Class DictionaryLemmatizer

  • All Implemented Interfaces:
    Lemmatizer

    public class DictionaryLemmatizer
    extends Object
    implements Lemmatizer
    A Lemmatizer implementation that works by simple dictionary lookup into a Map built from a file containing, for each line:

    word\tabpostag\tablemma.

    • Constructor Detail

      • DictionaryLemmatizer

        public DictionaryLemmatizer​(InputStream dictionaryStream,
                                    Charset charset)
                             throws IOException
        Initializes a DictionaryLemmatizer and related HashMap from the input tab separated dictionary.

        The input file should have, for each line, word\tabpostag\tablemma. Alternatively, if multiple lemmas are possible for each word-postag pair, then the format should be word\tab\postag\tablemma01#lemma02#lemma03.

        Parameters:
        dictionaryStream - The dictionary referenced by an open InputStream.
        charset - The character encoding of the dictionary.
        Throws:
        IOException - Thrown if IO errors occurred while reading in from dictionaryStream.
      • DictionaryLemmatizer

        public DictionaryLemmatizer​(InputStream dictionaryStream)
                             throws IOException
        Initializes a DictionaryLemmatizer and related HashMap from the input tab separated dictionary.

        The input file should have, for each line, word\tabpostag\tablemma. Alternatively, if multiple lemmas are possible for each word-postag pair, then the format should be word\tab\postag\tablemma01#lemma02#lemma03.

        Parameters:
        dictionaryStream - The dictionary referenced by an open InputStream.
        Throws:
        IOException - Thrown if IO errors occurred while reading in from dictionaryStream.
      • DictionaryLemmatizer

        public DictionaryLemmatizer​(File dictionaryFile)
                             throws IOException
        Initializes a DictionaryLemmatizer and related HashMap from the input tab separated dictionary.

        The input file should have, for each line, word\tabpostag\tablemma. Alternatively, if multiple lemmas are possible for each word-postag pair, then the format should be word\tab\postag\tablemma01#lemma02#lemma03.

        Parameters:
        dictionaryFile - The dictionary referenced by a valid, readable File.
        Throws:
        IOException - Thrown if IO errors occurred while reading in from dictionaryFile.
      • DictionaryLemmatizer

        public DictionaryLemmatizer​(File dictionaryFile,
                                    Charset charset)
                             throws IOException
        Initializes a DictionaryLemmatizer and related HashMap from the input tab separated dictionary.
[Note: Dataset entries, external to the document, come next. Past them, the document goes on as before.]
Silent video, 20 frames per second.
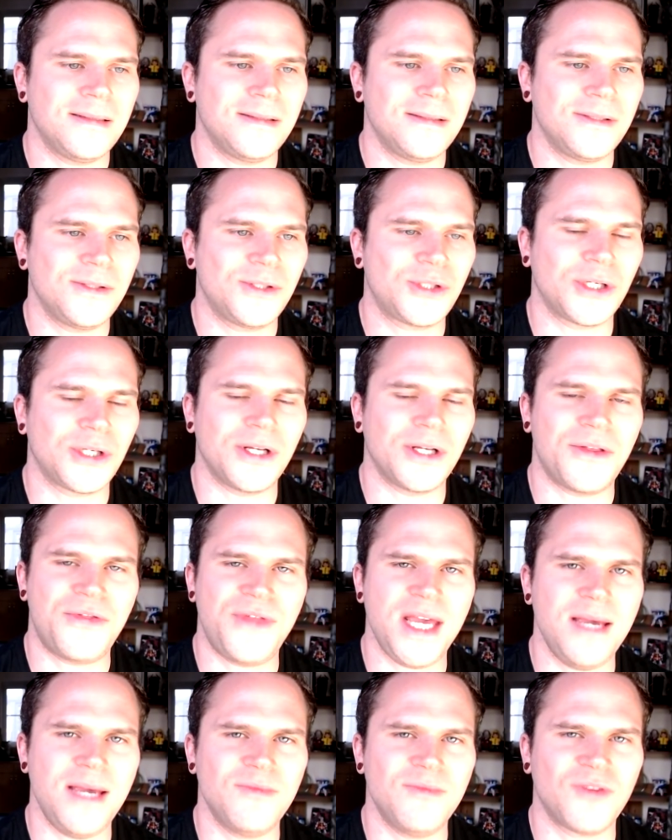sort of
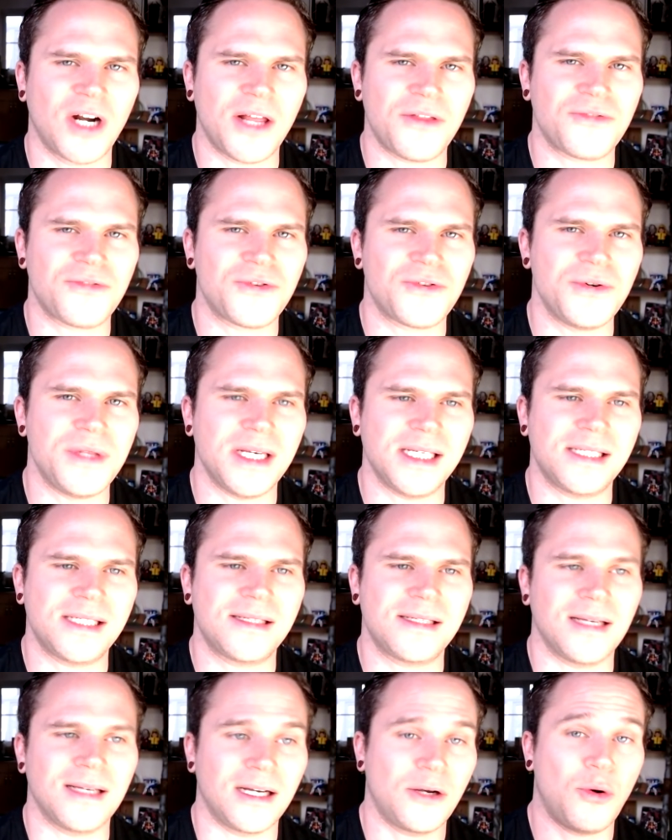theme running through
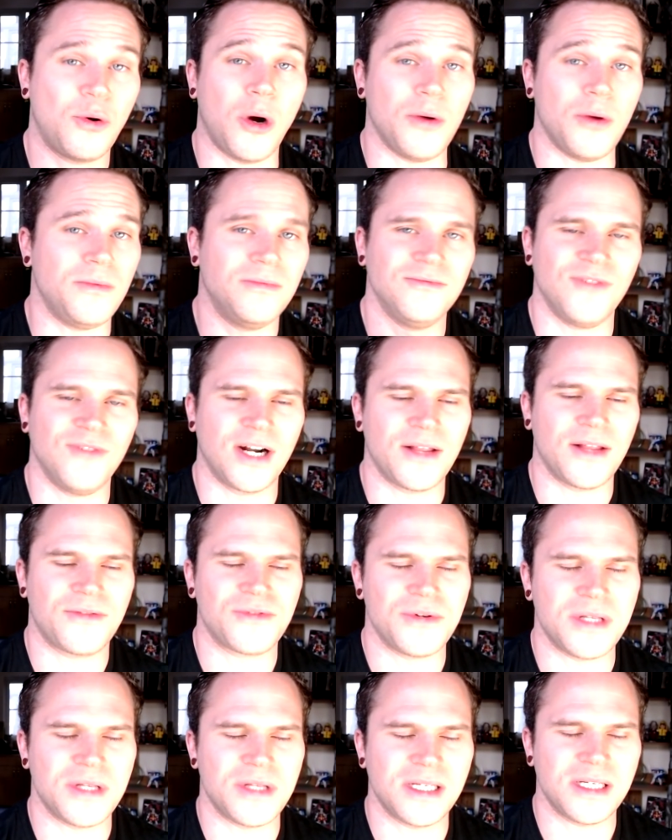this, a quote running
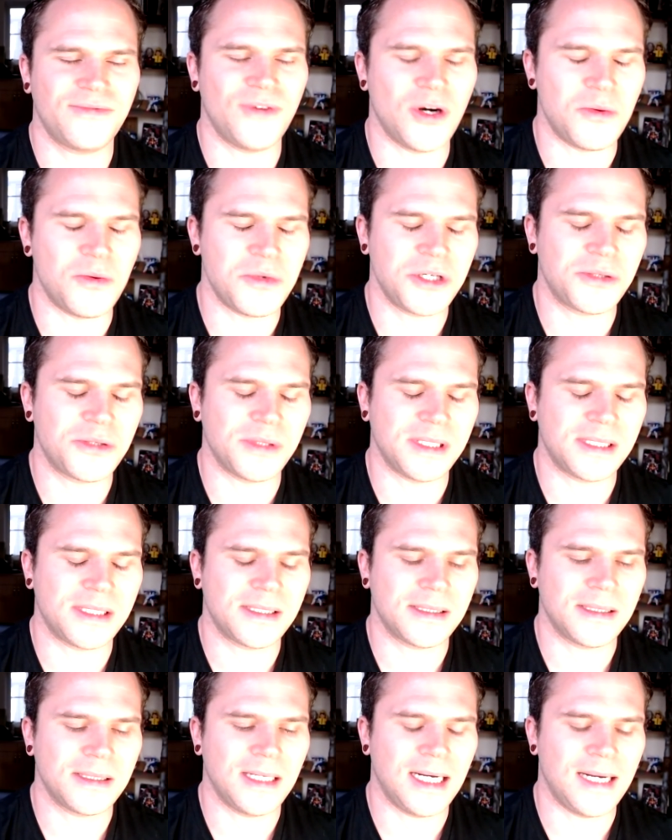through this film, which
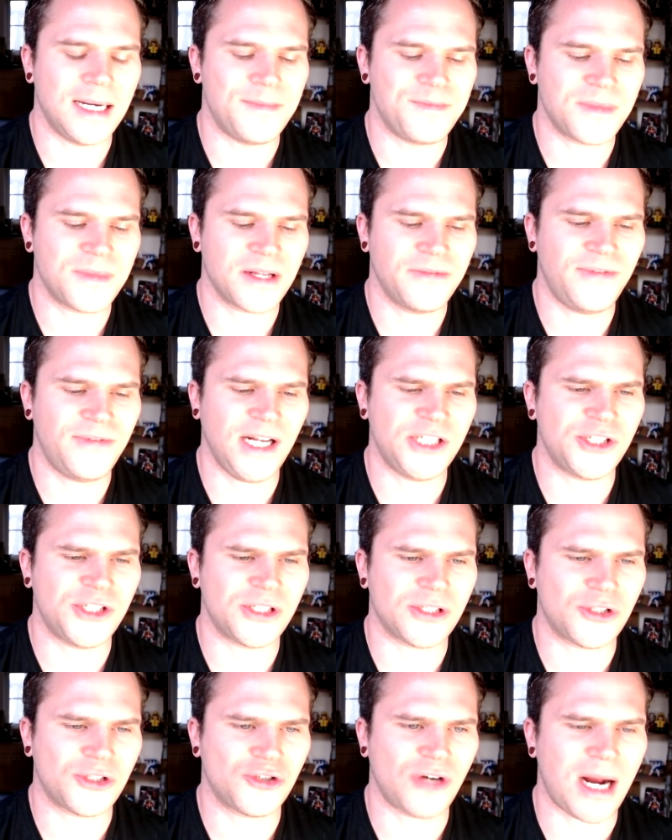was, flesh
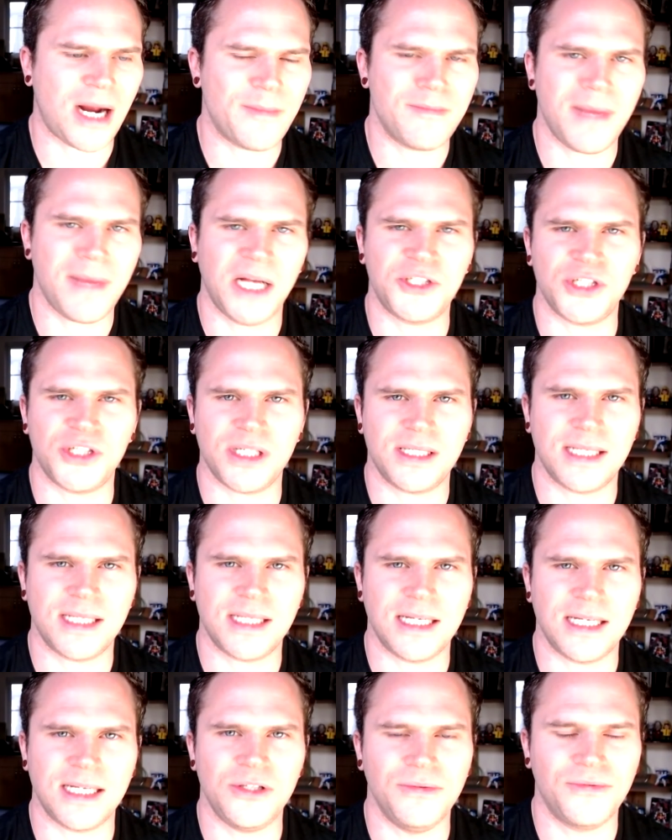is a trap, magic
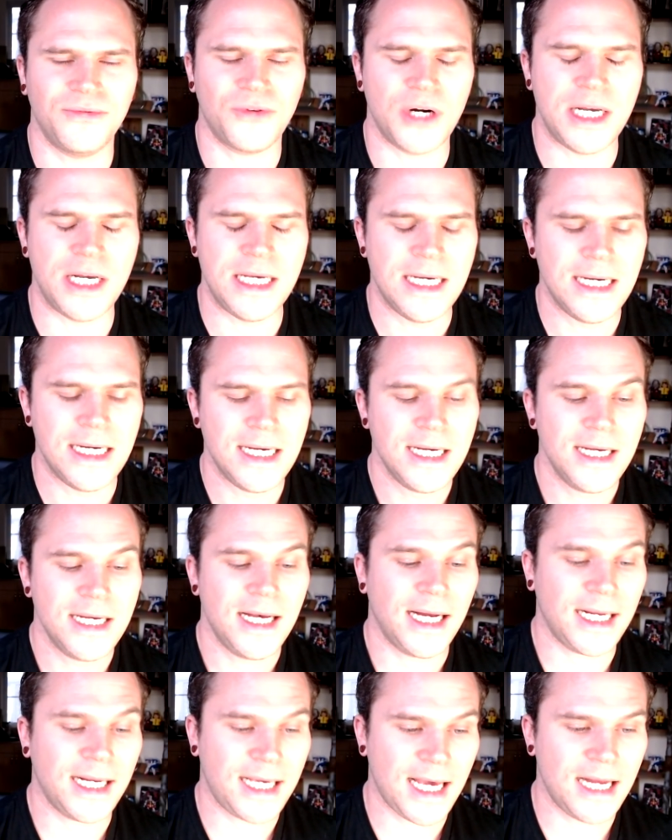sets you free.
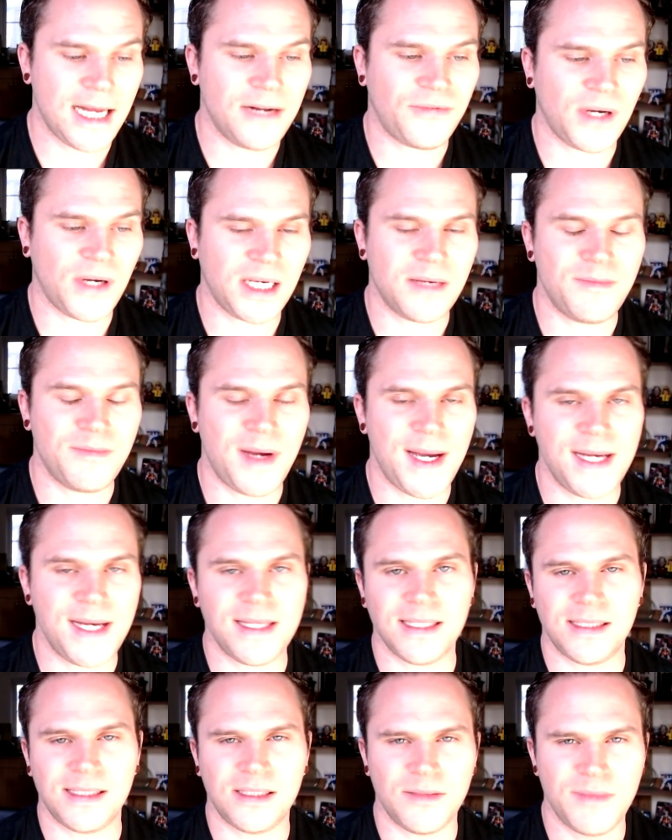And again, if I compare
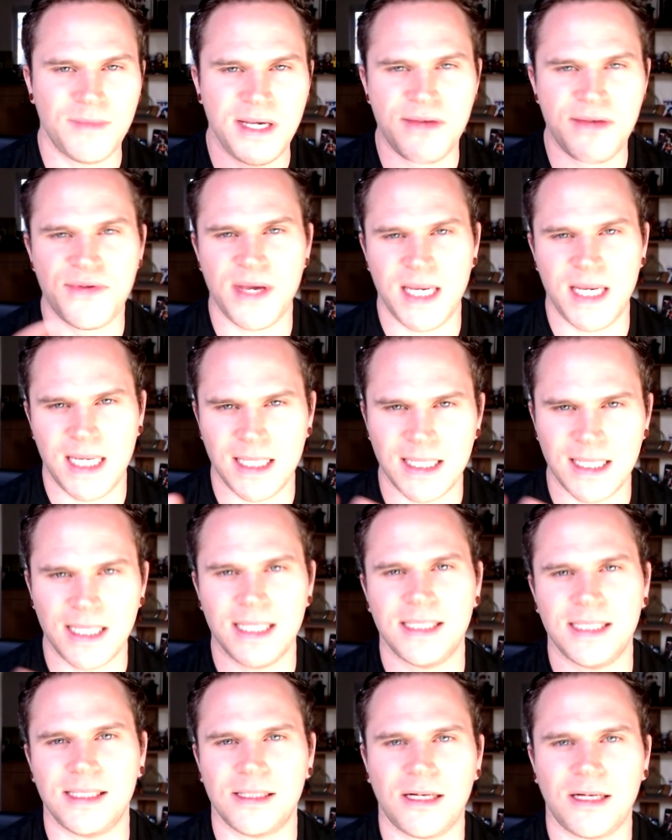this to me thinking that
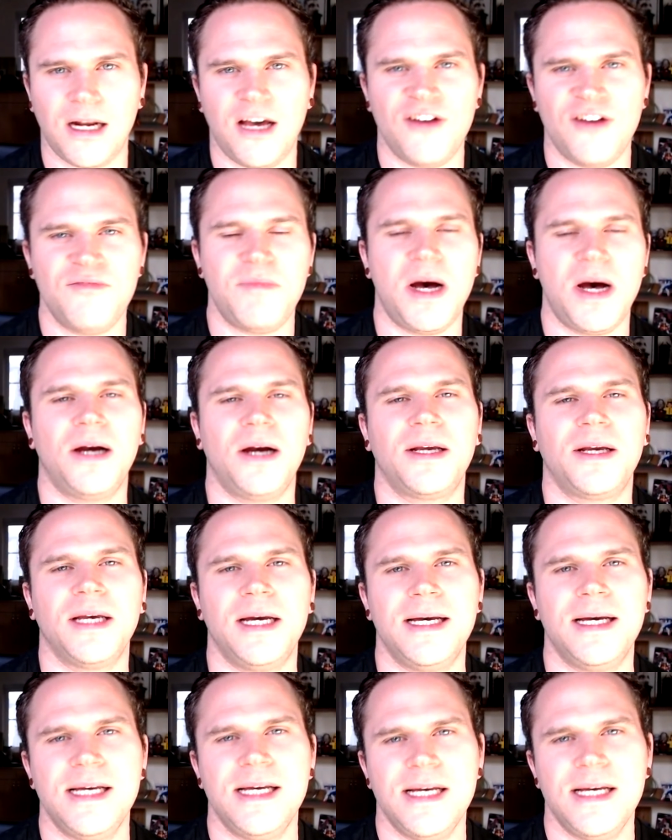this is Clive Barker
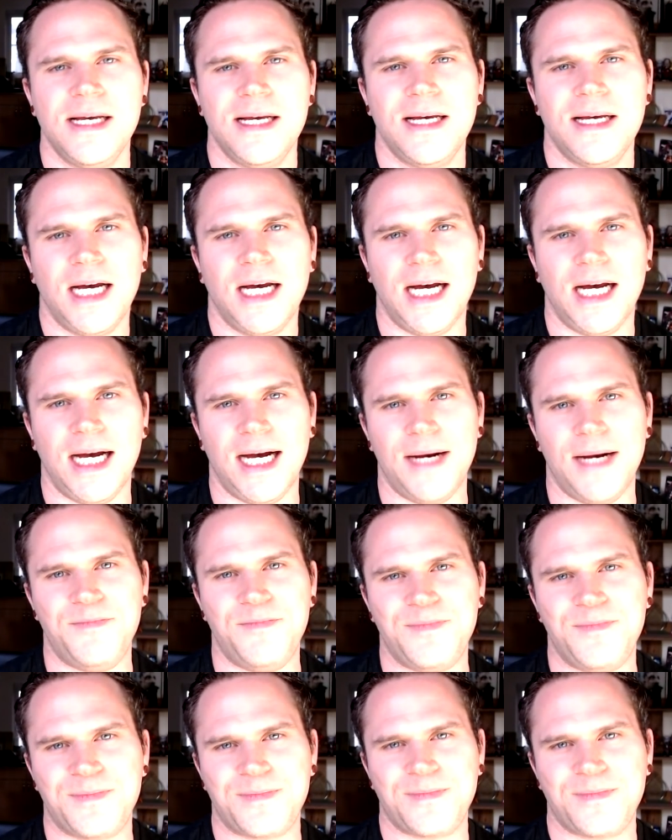
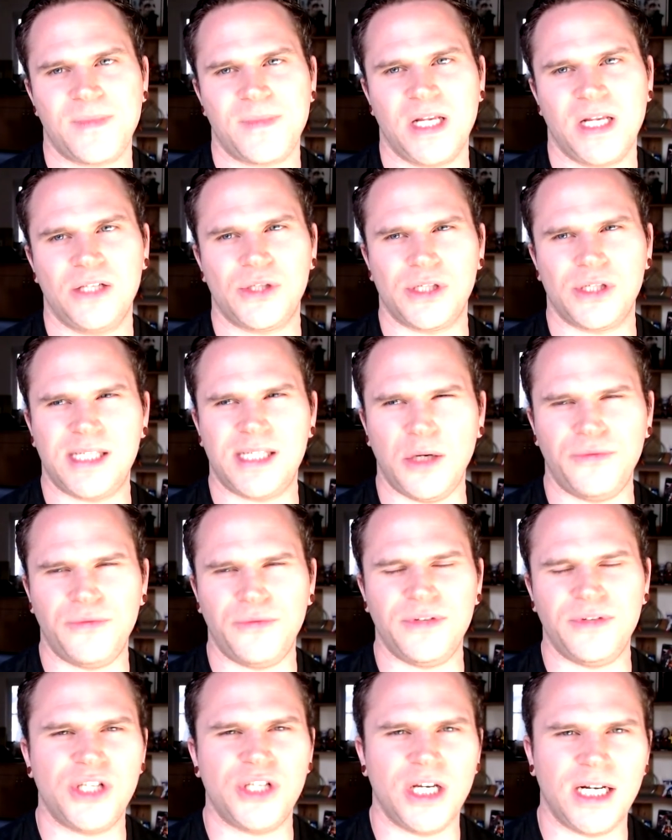sort of
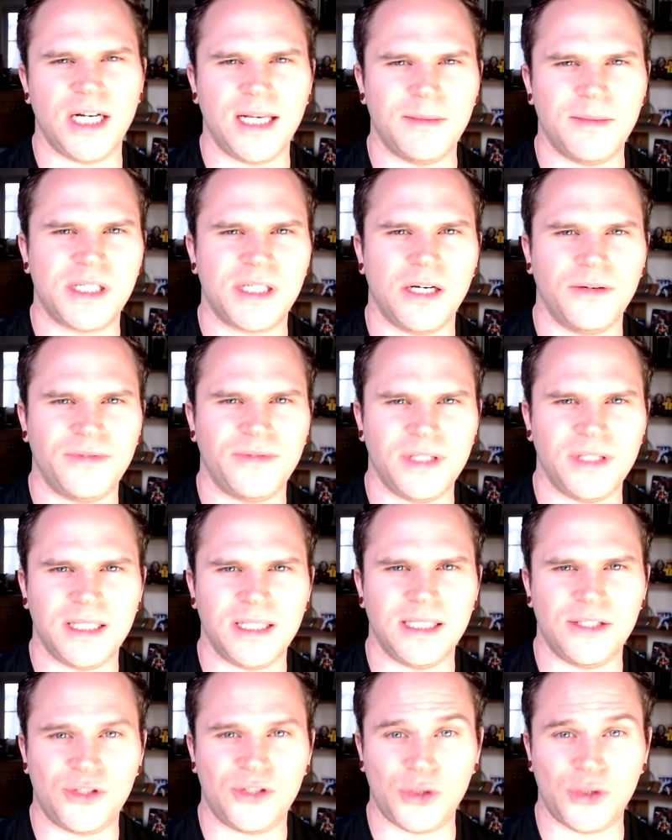self-inserting himself into
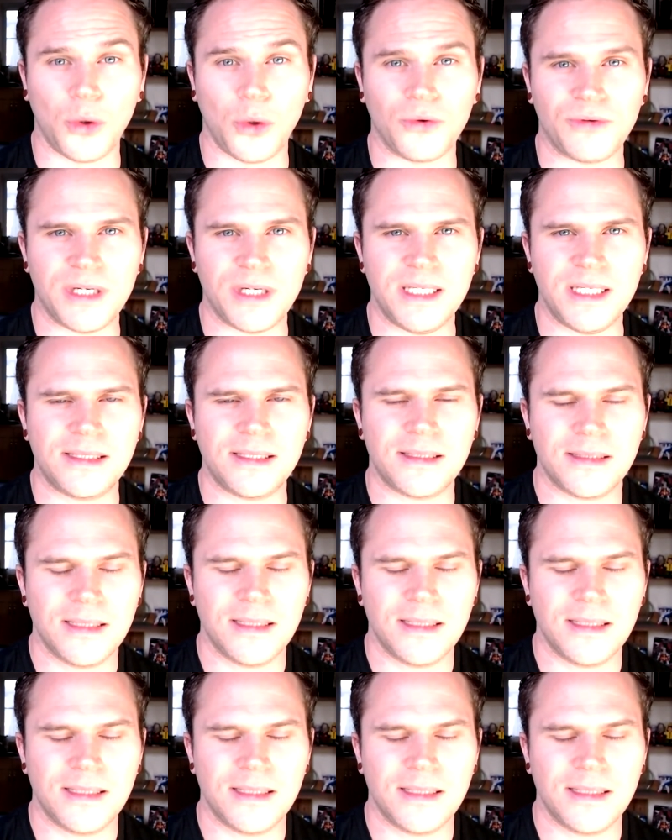these stories,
        The input file should have, for each line, word\tabpostag\tablemma. Alternatively, if multiple lemmas are possible for each word-postag pair, then the format should be word\tab\postag\tablemma01#lemma02#lemma03.

        Parameters:
        dictionaryFile - The dictionary referenced by a valid, readable File.
        charset - The character encoding of the dictionary.
        Throws:
        IOException - Thrown if IO errors occurred while reading in from dictionaryFile.
      • DictionaryLemmatizer

        public DictionaryLemmatizer​(Path dictionaryPath)
                             throws IOException
        Initializes a DictionaryLemmatizer and related HashMap from the input tab separated dictionary.

        The input file should have, for each line, word\tabpostag\tablemma. Alternatively, if multiple lemmas are possible for each word-postag pair, then the format should be word\tab\postag\tablemma01#lemma02#lemma03.

        Parameters:
        dictionaryPath - The dictionary referenced via a valid, readable Path.
        Throws:
        IOException - Thrown if IO errors occurred while reading in from dictionaryPath.
    • Method Detail

      • lemmatize

        public String[] lemmatize​(String[] tokens,
                                  String[] postags)
        Description copied from interface: Lemmatizer
        Generates lemmas for the word and postag.
        Specified by:
        lemmatize in interface Lemmatizer
        Parameters:
        tokens - An array of the tokens
        postags - an array of the pos tags
        Returns:
        An array of possible lemmas for each token in the toks sequence.
      • lemmatize

        public List<List<String>> lemmatize​(List<String> tokens,
                                            List<String> posTags)
        Description copied from interface: Lemmatizer
        Generates lemma tags for the word and postag.
        Specified by:
        lemmatize in interface Lemmatizer
        Parameters:
        tokens - An array of the tokens
        posTags - An array of the pos tags
        Returns:
        A list of every possible lemma for each token in the toks sequence.